ASEAN KEY DESTINATIONS
Indonesia: Korean firms seen pouring $200m into shoes industry
Three unnamed South Korean shoemakers are set to invest $200 million in Indonesia, with two planning to build new factories and the third to expand output of Adidas shoes at its existing site, said a report in The Jakarta Post Saturday.
The local daily quoted Eddy Widjanarko, chairman of the Indonesian Shoemakers Association, as saying Friday the two new factories would be in Tangerang, Banten and Surabaya, East Java, and that the one set to undergo expansion was in Sukabumi, West Java.
"All the companies have already obtained principle licenses from the BKPM (Investment Coordinating Board)," he said at the Industry Ministry during a press conference on the Indo Leather and Footwear exhibition that will take place next Tuesday through Friday.
"They said they chose Indonesia because its (economy) was growing well."
The three companies will reach a full production capacity of up to 1.4 million pairs of shoes per month between the end of this year and mid next year.
Indonesia has two other factories producing shoes for Adidas, the world's second-largest sports apparel company, both with monthly outputs of 600,000 pairs of shoes.

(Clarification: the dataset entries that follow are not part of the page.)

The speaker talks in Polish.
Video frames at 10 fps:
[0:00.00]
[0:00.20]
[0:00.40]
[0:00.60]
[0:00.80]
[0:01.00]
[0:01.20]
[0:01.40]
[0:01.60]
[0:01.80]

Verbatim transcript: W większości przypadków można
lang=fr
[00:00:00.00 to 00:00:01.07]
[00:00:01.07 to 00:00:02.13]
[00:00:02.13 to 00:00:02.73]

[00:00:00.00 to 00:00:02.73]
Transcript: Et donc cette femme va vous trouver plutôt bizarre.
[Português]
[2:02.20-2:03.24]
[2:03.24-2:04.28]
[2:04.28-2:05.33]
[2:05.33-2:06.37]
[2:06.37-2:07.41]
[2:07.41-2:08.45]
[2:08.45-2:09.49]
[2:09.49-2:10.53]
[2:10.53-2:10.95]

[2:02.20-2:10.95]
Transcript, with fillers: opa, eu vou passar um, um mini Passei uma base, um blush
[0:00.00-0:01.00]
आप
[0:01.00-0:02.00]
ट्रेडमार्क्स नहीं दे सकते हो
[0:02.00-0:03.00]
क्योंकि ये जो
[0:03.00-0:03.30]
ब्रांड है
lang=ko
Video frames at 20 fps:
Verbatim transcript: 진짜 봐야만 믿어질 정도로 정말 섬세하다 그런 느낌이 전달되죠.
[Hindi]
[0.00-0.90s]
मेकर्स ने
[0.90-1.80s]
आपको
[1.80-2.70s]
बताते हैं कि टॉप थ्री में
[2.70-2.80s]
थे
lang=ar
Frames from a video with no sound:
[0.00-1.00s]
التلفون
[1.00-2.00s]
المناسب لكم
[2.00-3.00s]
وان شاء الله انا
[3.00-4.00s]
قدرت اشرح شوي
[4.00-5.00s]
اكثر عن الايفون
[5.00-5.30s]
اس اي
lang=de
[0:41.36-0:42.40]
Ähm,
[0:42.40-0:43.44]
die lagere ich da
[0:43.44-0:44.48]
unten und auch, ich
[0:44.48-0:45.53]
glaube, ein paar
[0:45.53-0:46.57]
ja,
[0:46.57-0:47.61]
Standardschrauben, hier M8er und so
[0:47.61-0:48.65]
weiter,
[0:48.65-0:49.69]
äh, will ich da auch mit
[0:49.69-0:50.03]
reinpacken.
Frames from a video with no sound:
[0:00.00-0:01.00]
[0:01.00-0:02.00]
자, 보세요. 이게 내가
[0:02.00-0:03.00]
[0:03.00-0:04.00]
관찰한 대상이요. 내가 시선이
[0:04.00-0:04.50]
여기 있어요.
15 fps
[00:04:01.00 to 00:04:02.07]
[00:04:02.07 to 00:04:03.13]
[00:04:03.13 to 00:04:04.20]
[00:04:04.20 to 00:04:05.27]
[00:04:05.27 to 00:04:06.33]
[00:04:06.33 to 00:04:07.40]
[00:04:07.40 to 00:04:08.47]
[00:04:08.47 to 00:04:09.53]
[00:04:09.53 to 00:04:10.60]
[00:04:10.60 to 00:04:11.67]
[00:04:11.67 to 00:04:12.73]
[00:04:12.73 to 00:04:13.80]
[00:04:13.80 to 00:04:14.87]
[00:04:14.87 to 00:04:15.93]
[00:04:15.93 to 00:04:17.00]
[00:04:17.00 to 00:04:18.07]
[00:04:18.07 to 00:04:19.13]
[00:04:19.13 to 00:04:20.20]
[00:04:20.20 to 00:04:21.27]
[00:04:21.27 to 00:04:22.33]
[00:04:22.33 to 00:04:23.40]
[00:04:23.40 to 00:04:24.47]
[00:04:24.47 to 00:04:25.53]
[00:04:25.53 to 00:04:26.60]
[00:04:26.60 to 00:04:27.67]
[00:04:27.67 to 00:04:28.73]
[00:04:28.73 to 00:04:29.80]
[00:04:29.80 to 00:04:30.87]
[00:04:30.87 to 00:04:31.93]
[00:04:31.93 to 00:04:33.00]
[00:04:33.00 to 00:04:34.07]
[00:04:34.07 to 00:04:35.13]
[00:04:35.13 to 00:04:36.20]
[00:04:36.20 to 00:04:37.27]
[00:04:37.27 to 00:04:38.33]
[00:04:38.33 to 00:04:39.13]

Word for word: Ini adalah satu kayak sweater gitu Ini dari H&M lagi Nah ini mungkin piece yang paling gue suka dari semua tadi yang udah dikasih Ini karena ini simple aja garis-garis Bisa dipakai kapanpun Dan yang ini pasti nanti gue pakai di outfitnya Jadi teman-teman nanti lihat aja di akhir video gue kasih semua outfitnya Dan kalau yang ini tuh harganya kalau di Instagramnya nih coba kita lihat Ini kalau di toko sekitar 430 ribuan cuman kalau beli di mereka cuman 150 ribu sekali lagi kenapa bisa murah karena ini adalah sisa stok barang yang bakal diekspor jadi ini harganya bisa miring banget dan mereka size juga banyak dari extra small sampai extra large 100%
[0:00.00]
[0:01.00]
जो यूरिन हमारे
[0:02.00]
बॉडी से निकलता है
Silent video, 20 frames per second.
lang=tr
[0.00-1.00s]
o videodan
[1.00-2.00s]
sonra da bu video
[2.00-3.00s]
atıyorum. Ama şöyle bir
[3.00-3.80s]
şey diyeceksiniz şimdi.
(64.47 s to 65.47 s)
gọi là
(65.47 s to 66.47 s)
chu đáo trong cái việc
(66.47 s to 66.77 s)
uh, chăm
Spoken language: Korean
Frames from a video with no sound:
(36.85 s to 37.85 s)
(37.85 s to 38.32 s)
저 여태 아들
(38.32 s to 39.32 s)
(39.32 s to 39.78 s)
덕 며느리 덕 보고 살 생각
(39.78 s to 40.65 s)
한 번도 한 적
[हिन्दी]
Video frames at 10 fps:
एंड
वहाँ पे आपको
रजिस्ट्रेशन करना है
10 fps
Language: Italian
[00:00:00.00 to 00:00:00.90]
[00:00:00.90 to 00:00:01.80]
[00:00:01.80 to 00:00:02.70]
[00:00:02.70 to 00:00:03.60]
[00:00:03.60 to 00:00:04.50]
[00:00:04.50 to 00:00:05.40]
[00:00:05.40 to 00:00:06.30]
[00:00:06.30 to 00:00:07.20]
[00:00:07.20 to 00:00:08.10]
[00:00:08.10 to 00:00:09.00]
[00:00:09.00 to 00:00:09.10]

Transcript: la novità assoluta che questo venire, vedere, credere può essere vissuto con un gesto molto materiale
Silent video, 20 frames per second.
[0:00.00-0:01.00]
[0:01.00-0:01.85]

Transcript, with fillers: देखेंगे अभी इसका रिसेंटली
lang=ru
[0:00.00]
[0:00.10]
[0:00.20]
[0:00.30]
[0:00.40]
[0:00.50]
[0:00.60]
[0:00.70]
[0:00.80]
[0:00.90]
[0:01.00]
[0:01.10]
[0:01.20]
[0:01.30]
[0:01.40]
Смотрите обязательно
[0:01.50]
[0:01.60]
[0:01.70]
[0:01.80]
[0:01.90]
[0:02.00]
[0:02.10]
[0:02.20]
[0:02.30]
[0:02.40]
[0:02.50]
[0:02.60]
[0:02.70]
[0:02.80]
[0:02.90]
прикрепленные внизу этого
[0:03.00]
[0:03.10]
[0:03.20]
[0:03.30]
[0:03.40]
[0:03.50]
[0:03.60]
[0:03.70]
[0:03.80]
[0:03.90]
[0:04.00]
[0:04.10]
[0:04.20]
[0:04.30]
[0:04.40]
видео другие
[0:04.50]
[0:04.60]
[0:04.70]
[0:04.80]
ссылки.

"With the factory in Sukabumi producing 1 million pairs per month alone, the three factories will yield 1.4 million pairs of shoes per month combined, exceeding both PT HASI and PT NASA's outputs of 600,000 pairs per month," Eddy said.
NASA -- PT Naga Parama Shoes Industry -- and HASI -- PT Hardaya Aneka Shoes Industry -- produces shoes for American athletic apparel company Nike.
Eddy said the three companies had not engaged local businesses in running the planned factories.
"The two factories are completely new and will be self-sufficient; from the raw material process through to distribution," he said.
"Meanwhile, the factory in Sukabumi will actually undergo a huge expansion that will see its production triple."
The country's shoe industry has been on the rise since the European Union in 2006 began imposing anti-dumping duties on leather shoe imports from China and Vietnam as a way to protect European industries from low-priced imports.
The industry recorded shoe export revenue of more than $400 million in the first half of this year, 8.6 percent higher than the $396 million recorded at the same time last year, Eddy said.
At least 20 Chinese shoemakers are currently looking to open factories in Indonesia to evade the duties.
"Those 20 companies are big, employing between 30,000 and 60,000 workers," he said.
"Taiwanese companies have also expressed their interests in investing in and developing a shoe hub in Indonesia."